Poor Alice is having major school stress. I found her weeping in bed this evening. She was dreading school next week. Even though we only have two and a half weeks left, it can’t end soon enough for her. Her comment, "I like being a feral child – I have to be tame all week… 30 hours – it feels like forever". That is the most coherent statement of the issue I’ve gotten out of her so far.

metal


Jun 2
Originally uploaded by Dancing Crow.

I know holes can be other than round, but these are making me happy at the moment.

I found the metal shim I ordered dunnomany years ago, and started using it on other things – first as coins on the money side of the tree for the April journal page, then here inspired by the series of little holes in the edge from the previous. It is possible to stitch through it, though it feels a little dicey with thin thread. Embossing is a piece of cake, and fun too.

We managed to get to Brattleboro a half hour early and watched part of the Strolling of the Heifers, a parade organized by the Local Hero/Local Farmer groups. Many cute small girl cows, plus school groups, girly scouts, pipe bands, marching bands, and floats with a strong cow/agricultural theme. It was quite grand.

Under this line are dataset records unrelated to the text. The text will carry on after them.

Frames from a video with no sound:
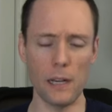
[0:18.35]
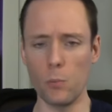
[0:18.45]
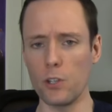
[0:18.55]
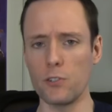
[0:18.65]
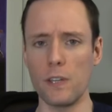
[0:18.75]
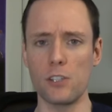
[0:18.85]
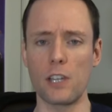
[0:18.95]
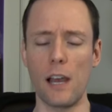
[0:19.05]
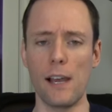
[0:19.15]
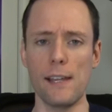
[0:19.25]
there was this
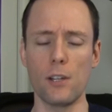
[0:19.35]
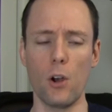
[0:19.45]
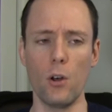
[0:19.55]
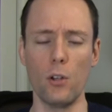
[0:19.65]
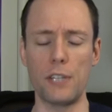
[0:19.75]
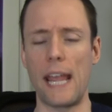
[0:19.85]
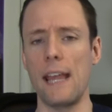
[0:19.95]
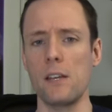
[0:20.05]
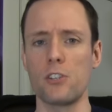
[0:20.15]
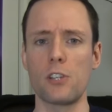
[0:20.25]
guy called
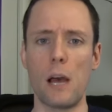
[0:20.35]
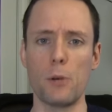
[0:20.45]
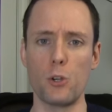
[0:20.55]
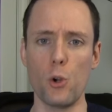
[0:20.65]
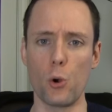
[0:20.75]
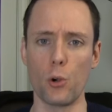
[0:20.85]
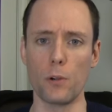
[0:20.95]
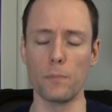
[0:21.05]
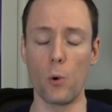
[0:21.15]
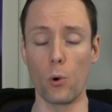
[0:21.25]
En Sabah
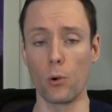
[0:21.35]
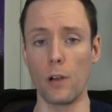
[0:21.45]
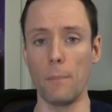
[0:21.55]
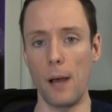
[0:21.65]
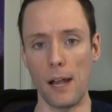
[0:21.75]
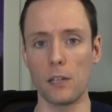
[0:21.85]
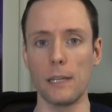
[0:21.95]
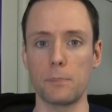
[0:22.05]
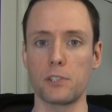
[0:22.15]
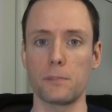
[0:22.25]
Nur, or
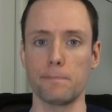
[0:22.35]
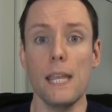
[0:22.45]
Apocalypse.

We were a little late because the lady we were crossing the street with took a header on the curb and smacked her lip and nose and her glasses came loose. She had about 6 of us at one point asking her things and telling her what to do next. Her son came along, and I kept patting her shoulder because that was all I wanted when the wheelbarrow mugged me. Al ran for napkins from the bagel place. We left her in her son’s care, talking to a paramedic. It seemed like mostly what she had a split lip and terminal embarrassment, maybe a couple bruises tomorrow. We felt lucky to be able to help and not the helpees.

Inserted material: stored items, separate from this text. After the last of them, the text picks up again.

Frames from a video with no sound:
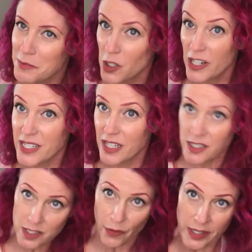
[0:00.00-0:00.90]
Sorry,
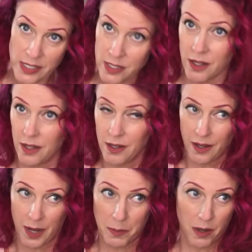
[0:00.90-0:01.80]
Texas friends.
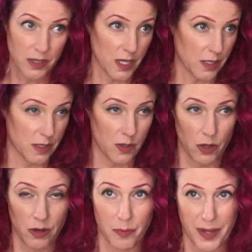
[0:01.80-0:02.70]
I'm not a Texas
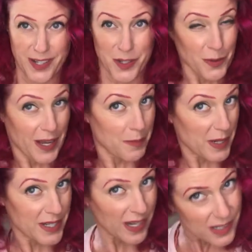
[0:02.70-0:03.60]
girl, but I do like
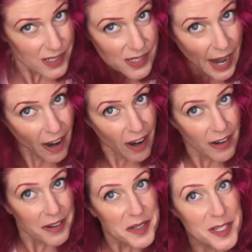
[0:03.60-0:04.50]
big Texas hair.
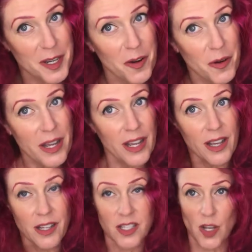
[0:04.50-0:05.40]
So
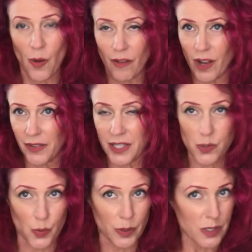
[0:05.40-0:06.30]
I've got
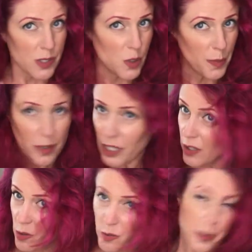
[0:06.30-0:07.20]
these really super
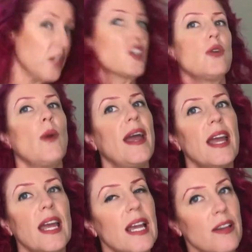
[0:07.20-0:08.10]
cute beachy
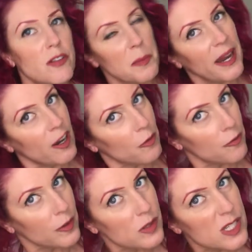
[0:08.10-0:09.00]
waves. My hair
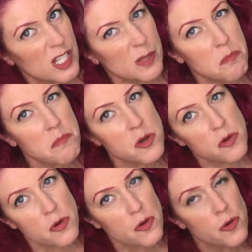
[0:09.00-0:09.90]
feels
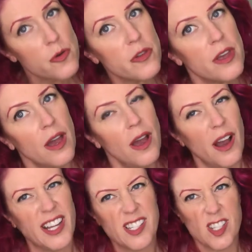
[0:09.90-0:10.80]
smooth.
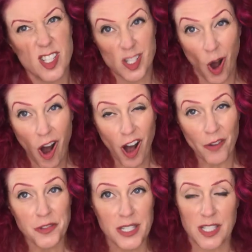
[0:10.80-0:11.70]
It's
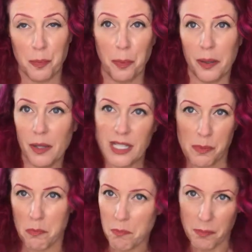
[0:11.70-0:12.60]
soft.
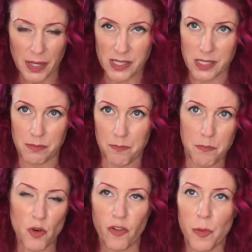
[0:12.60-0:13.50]
It's
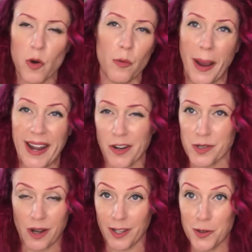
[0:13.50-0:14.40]
movable. My
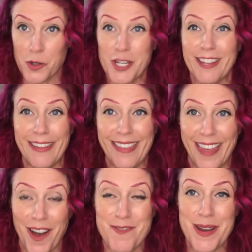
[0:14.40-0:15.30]
hair's not usually
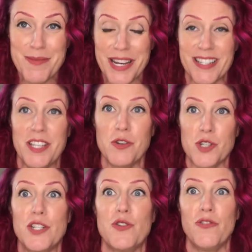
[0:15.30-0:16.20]
that way because I
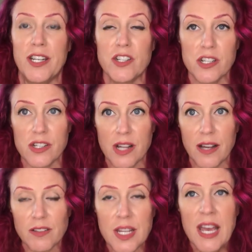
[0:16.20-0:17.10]
usually do vintage
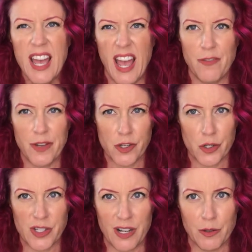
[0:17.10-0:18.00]
styles, and
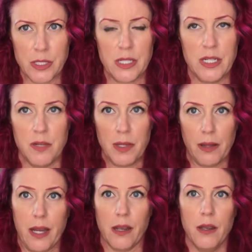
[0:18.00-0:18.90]
vintage styles tend to be
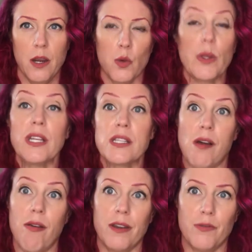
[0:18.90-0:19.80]
like really
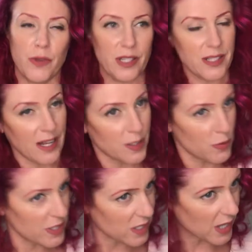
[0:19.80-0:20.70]
solid and really set. So
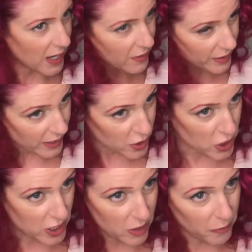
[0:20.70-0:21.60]
this is kind of a
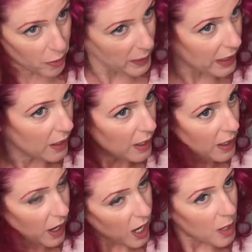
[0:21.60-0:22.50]
nice change up for me.
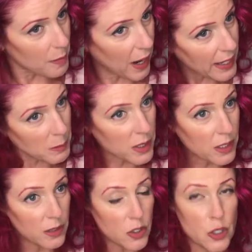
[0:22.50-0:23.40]
I am
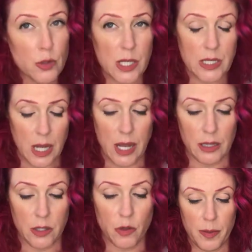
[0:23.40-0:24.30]
gonna use
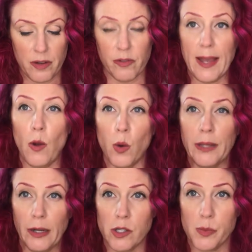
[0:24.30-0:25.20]
a bit of light
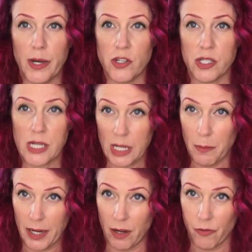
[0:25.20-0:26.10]
hold hairspray just to
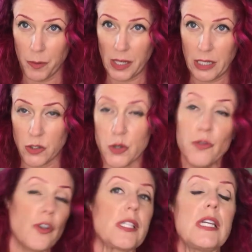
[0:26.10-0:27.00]
keep my hair from getting too
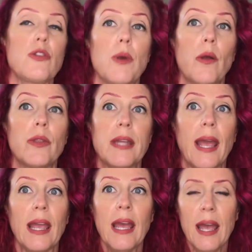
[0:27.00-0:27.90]
frizzy throughout the
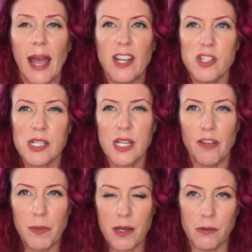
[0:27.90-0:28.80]
day and just to
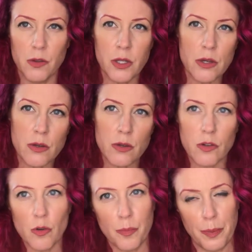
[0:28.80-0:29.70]
give me a
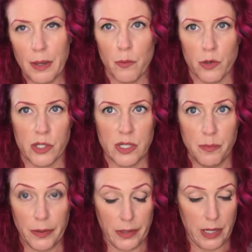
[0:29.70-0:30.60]
little bit more
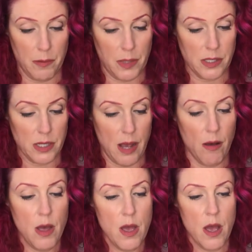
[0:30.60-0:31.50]
stability in my
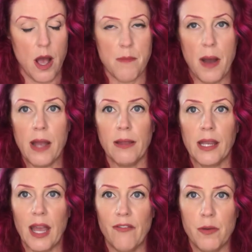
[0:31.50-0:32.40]
style. I
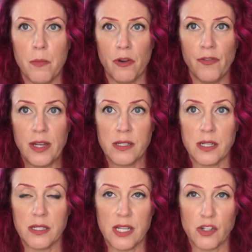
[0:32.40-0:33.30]
like Kevin
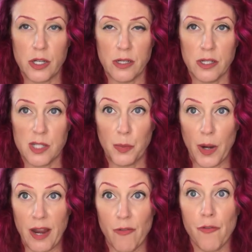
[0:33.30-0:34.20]
Murphy's Session
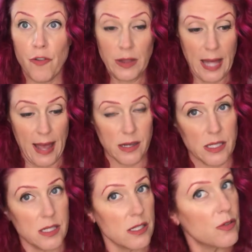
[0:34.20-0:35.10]
Spray
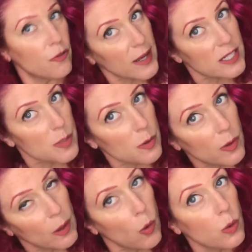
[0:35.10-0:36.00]
Flex. It's
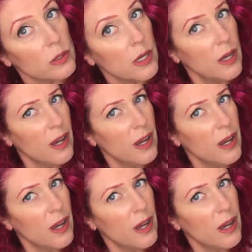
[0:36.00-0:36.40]
flexible hold.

Hot and muggy here, wind SSW, scattered thunderstorms. I’ll be pleased when the front goes through.

silk holes


Jun 1
Originally uploaded by Dancing Crow.

New month, new Theme: holes.

This is holes in two layers of silk, offset slightly, so you can see the printed leaves underneath, also on silk. Still going for those raggedy edges.

possible sick child in lap, must sleep.

golden shadows


May 31
Originally uploaded by Dancing Crow.

So I finished the Wed. postcard early Thurs morning, and started this one to finish in plenty of time later, and then Aerin was finishing a report and hogged the computer until after I had fallen asleep for the night. We may need to expand the family network. Heck, I might need my own machine. What a thought.

This is the last of the leaves for May. It is the back of the fabric I was painting with both transparent and metallic paints to see if I could get the metallic to show through the sun printed paint. It almost worked – you can see the outlines faintly on the front – but when I turned it over the back looked so organic, and interesting, that I used that instead. It felt weird to have real edges again. I liked the fringey edges, but I am guessing they wouldn’t mail well. I’m not sure how wedded I am to the whole mailing thing though. The biggest issues for me seem to be size, and sticking to the theme somehow.